Task instructions: Transcribe the whole listing exactly, but do not carry over its pictures.

┄┄┄┄┄┄┄┄┄┄┄┄┄┄┄┄┄┄┄┄

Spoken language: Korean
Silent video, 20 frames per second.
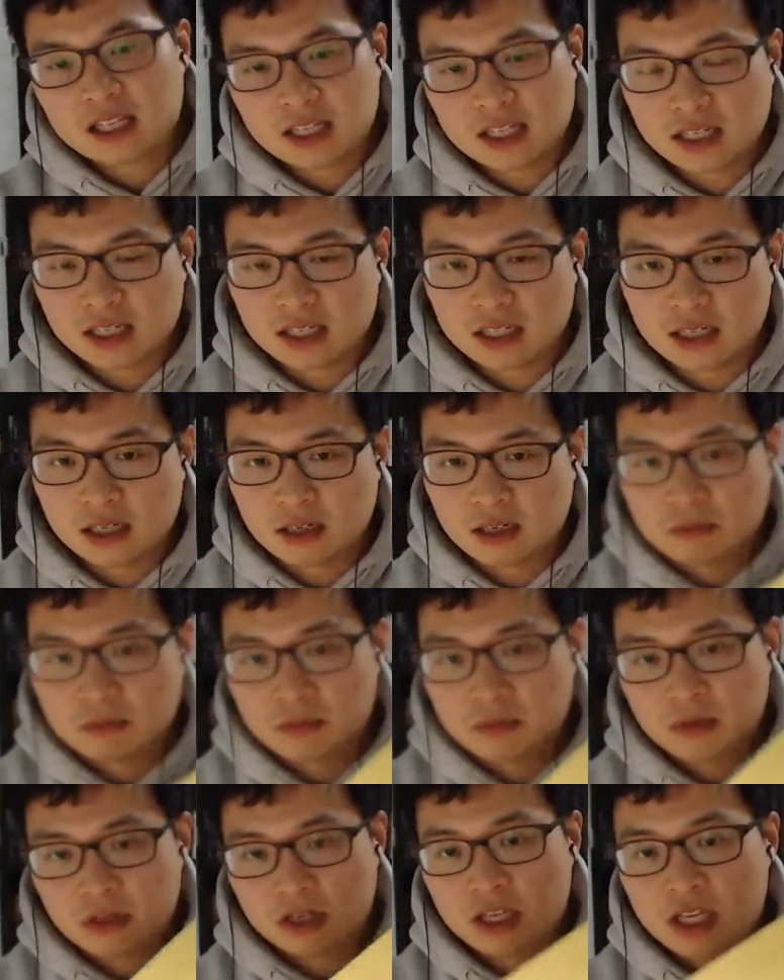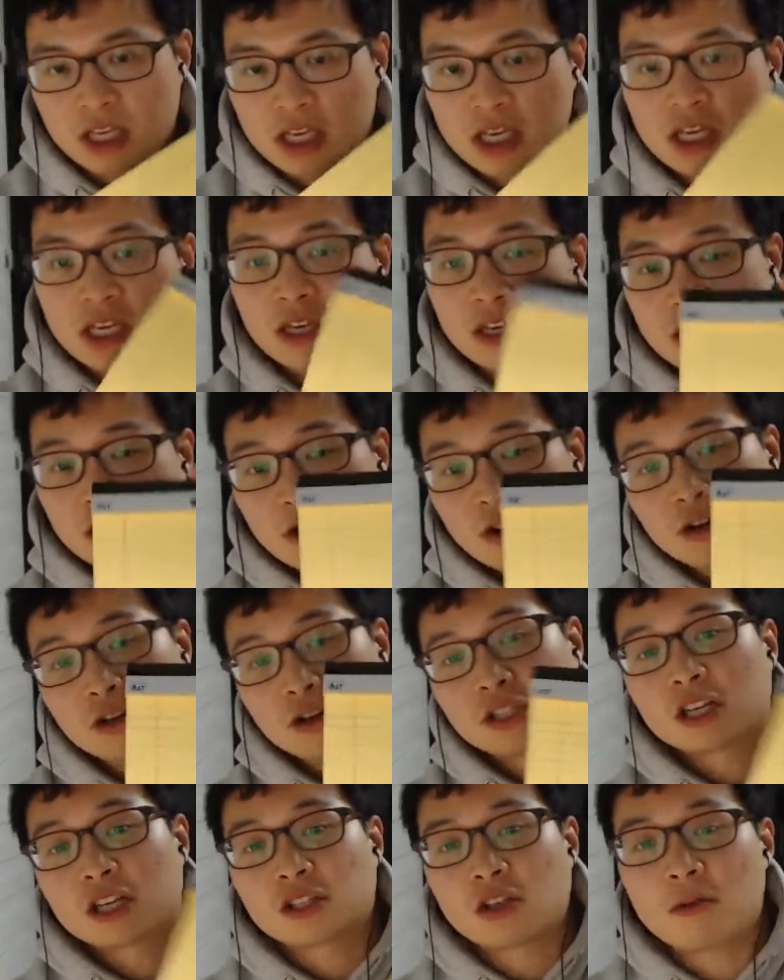그, 이,
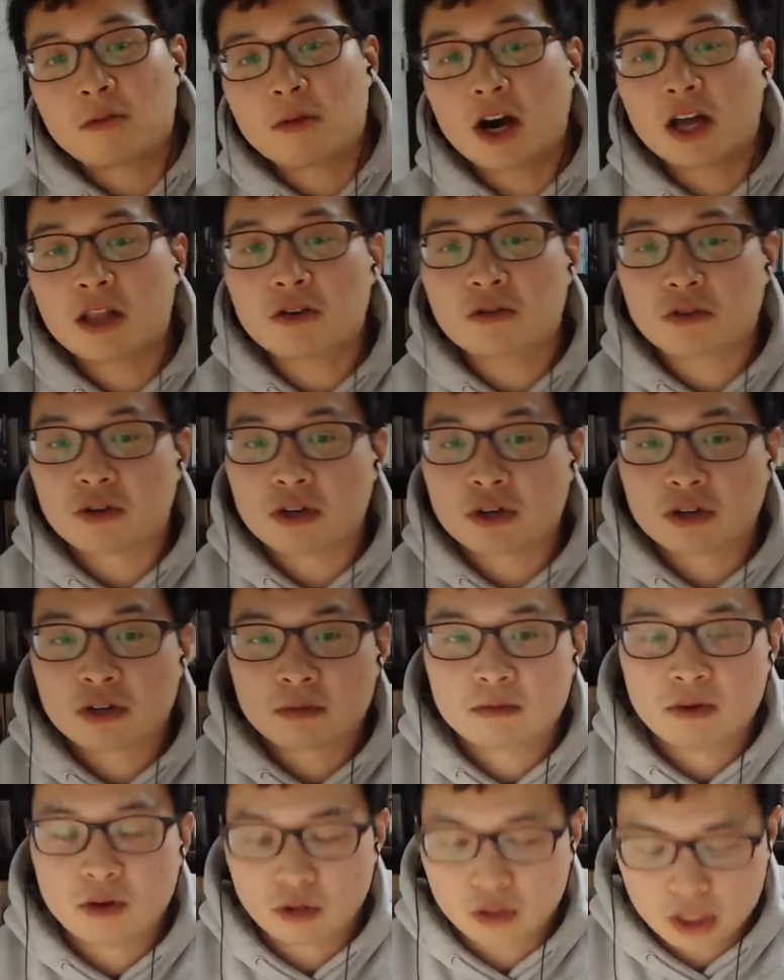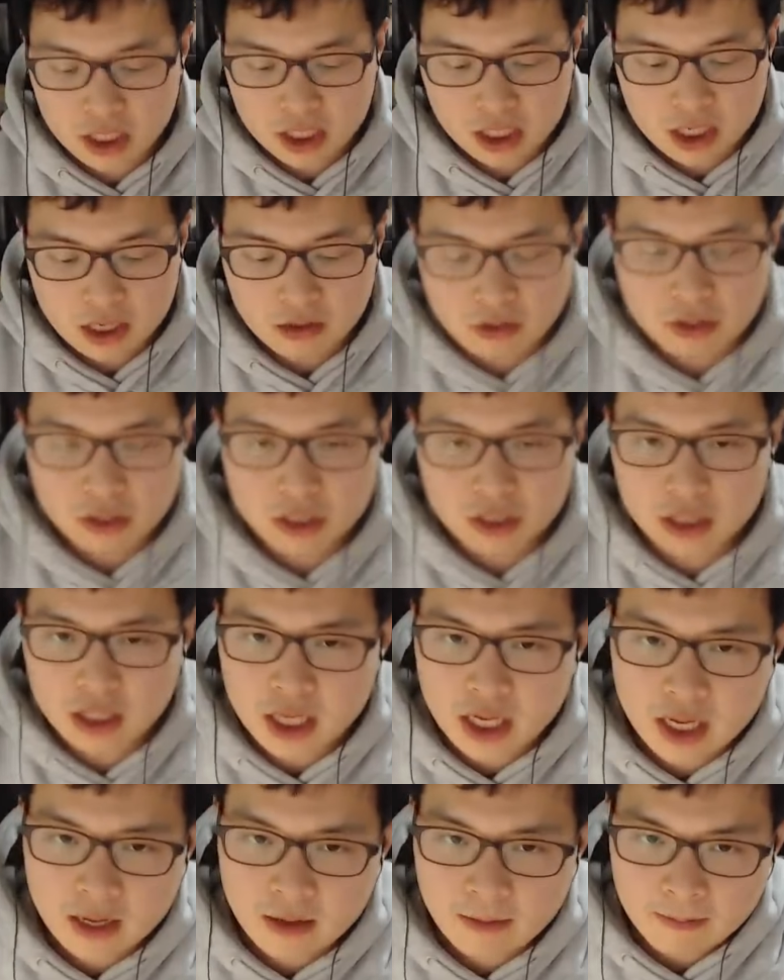이거를 그냥 설명하는 거예요. 블록체인이라는 건.
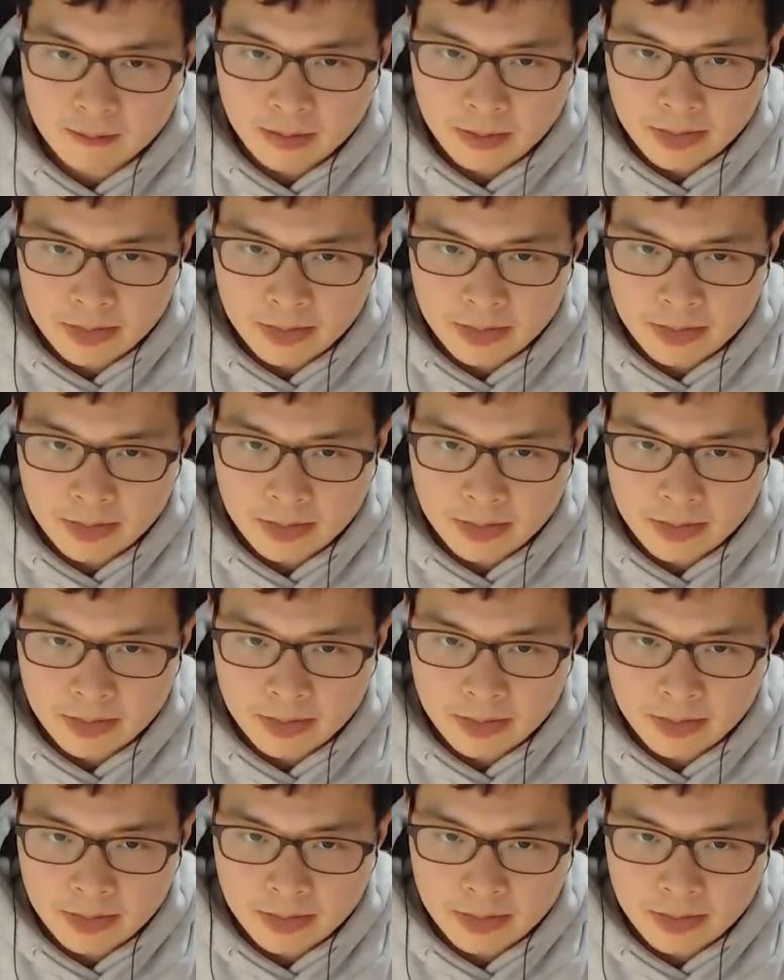근데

┄┄┄┄┄┄┄┄┄┄┄┄┄┄┄┄┄┄┄┄

Task result:
Spoken language: Korean
Silent video, 20 frames per second.
그, 이,
이거를 그냥 설명하는 거예요. 블록체인이라는 건.
근데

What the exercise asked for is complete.